Rinse lentils under running water in a colander. Place lentils in a saucepan with 3 cups water and 1/4 teaspoon salt. Bring to a boil, then reduce to a simmer and cover with a lid. Cook for 20 to 30 minutes, checking occasionally and adding more water if needed. Remove from the heat and keep the lid on for an additional 10 minutes.

Bring the remaining 2 cups water to a boil in another pan. Add broccoli, reduce the heat to medium and let cook for 3 minutes. Add edamame and let steam for an additional 2 minutes. Strain the water from the pan and toss vegetables with coconut aminos.

Combine vinegar, mustard, syrup, remaining 1/4 teaspoon salt and pepper in a small bowl. Slowly whisk in oil. Taste to adjust seasonings, then stir in basil.

Add lentils to a large bowl with broccoli, edamame and strawberries. Toss with dressing and serve garnished with toasted hazelnuts.

Each serving: 410cal, 18g fat (1.5g sat), 0mg chol, 300mg sodium, 51g carb, 12g fiber, 14g sugars, 17g protein


PCC Curried Lentil and Quinoa Salad (serves 4 to 6)

There's a ton of protein packed into this flavorful salad. It's a great make-ahead side for a potluck.

Ingredients

  • 1 cup quinoa
  • 1 1/2 cups water
  • 1 1/4 cups French lentils
  • 1/3 cup cashew pieces
  • 1/3 cup lime juice
  • 1 teaspoon minced fresh ginger
  • 1 teaspoon salt
  • 1 tablespoon curry powder
  • 1 teaspoon ground coriander
  • 1/2 cup olive oil
  • 3/4 bunch green onions, sliced
  • 2 carrots, shredded
  • 1 1/2 cups frozen sweet corn, thawed


Preparation

Rinse quinoa and drain. Bring 1 1/2 cups water to a boil. Add quinoa, return to a boil and then reduce heat to low. Simmer for 10 minutes. Turn off heat and leave covered for 30 minuyrd. Cool on tray or baking sheet in the refrigerator.

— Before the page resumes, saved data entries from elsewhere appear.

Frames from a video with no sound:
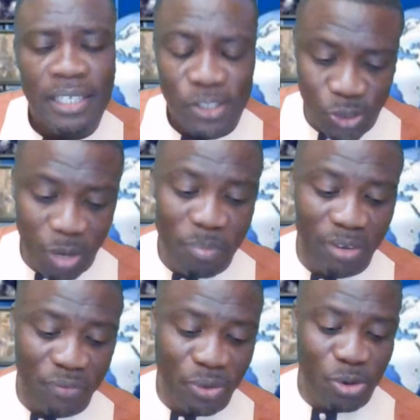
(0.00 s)
Some
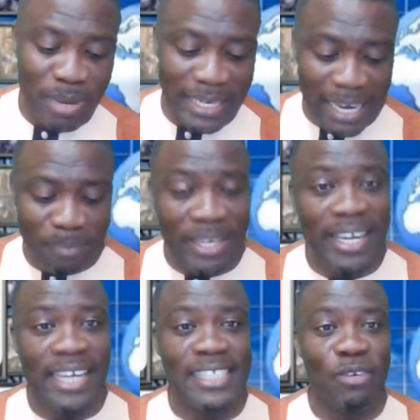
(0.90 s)
of you might not be
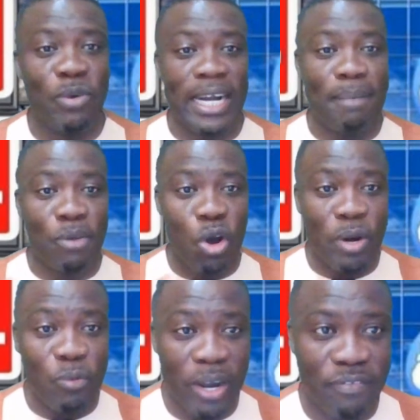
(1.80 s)
getting where I'm
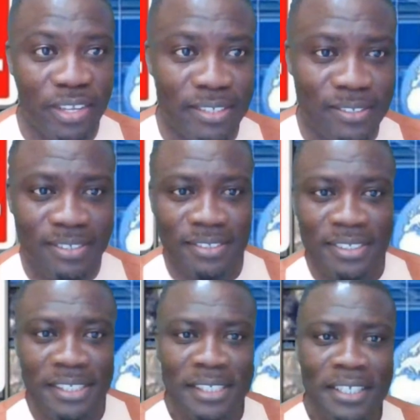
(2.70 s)
going with this.
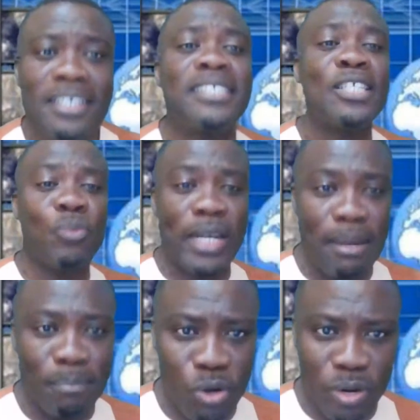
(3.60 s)
This is what
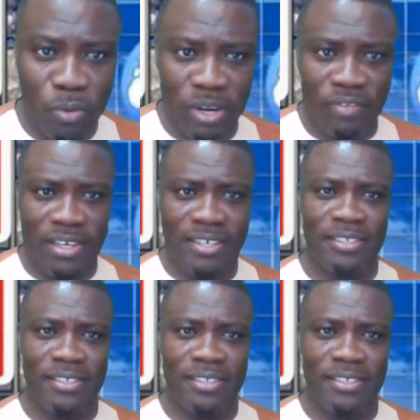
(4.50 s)
I'm going with it.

Sort and rinse lentils, add to a pot and boil in ample water for 25 to 30 minutes or until tender. Drain and rinse.

To toast cashew pieces, preheat oven to 350 F. Spread nuts on a baking sheet and toast for 4 to 5 minutes. Let cool.

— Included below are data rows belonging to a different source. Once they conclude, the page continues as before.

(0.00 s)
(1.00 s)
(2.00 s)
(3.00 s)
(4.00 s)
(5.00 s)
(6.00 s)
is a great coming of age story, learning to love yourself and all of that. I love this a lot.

Mix together lime juice, ginger, salt, curry powder, coriander and oil until blended. In a large bowl, combine dressing with lentils and quinoa.

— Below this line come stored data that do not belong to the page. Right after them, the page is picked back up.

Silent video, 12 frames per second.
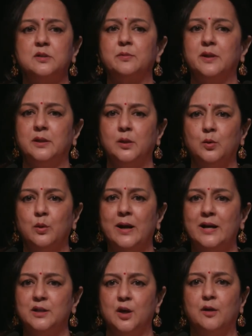with new
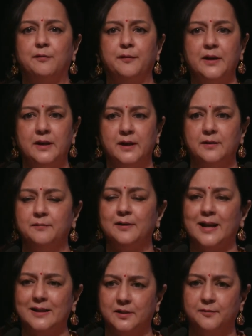age of Indian
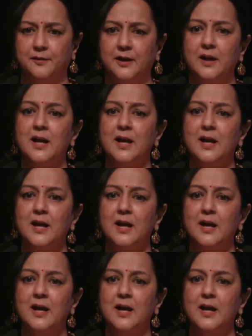philanthropy.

Add cashews, green onions, carrots and corn to cooled and dressed quinoa-lentil mixture. Toss gently to combine.


Lentil, Tomato & Feta Salad (serves 6)

This lentil salad is best serve chilled with grilled fish, chicken or pork loin, and a fabulous Zinfandel.

Ingredients

  • 3 cups French lentils
  • 1 bay leaf
  • 1/3 cup extra virgin olive oil
  • 3 tablespoons fresh lemon juice
  • 1/4 cup chopped Italian parsley, plus extra for garnish
  • 3 tablespoons fresh chopped oregano
  • 1 red onion, finely chopped
  • 4 Roma tomatoes, diced
  • 8 ounces feta cheese
  • Salt and pepper, to taste
  • 1/4 cup pine nuts
  • Mixed greens, for serving (optional)


Preparation

Pick through lentils, removing any debris, and rinse well. Place lentils in a saucepan with fresh, cold water to cover by 1/3-inch. Add bay leaf, bring to a boil and simmer for about 40 minutes or until tender. Drain, rinse well and chill thoroughly. Discard bay leaf.

When lentils are chilled, toss with oil, lemon juice, parsley, oregano, onions and tomatoes. Crumble feta into small chunks and toss with lentil mixture. Season with salt and pepper.

Toast pine nuts in a sauté pan over medium heat until lightly browned, 3 to 5 minutes.

If you like, spread lentil salad over mixed greens arranged on a serving platter. Sprinkle with toasted pine nuts and garnish with springs of fresh Italian parsley.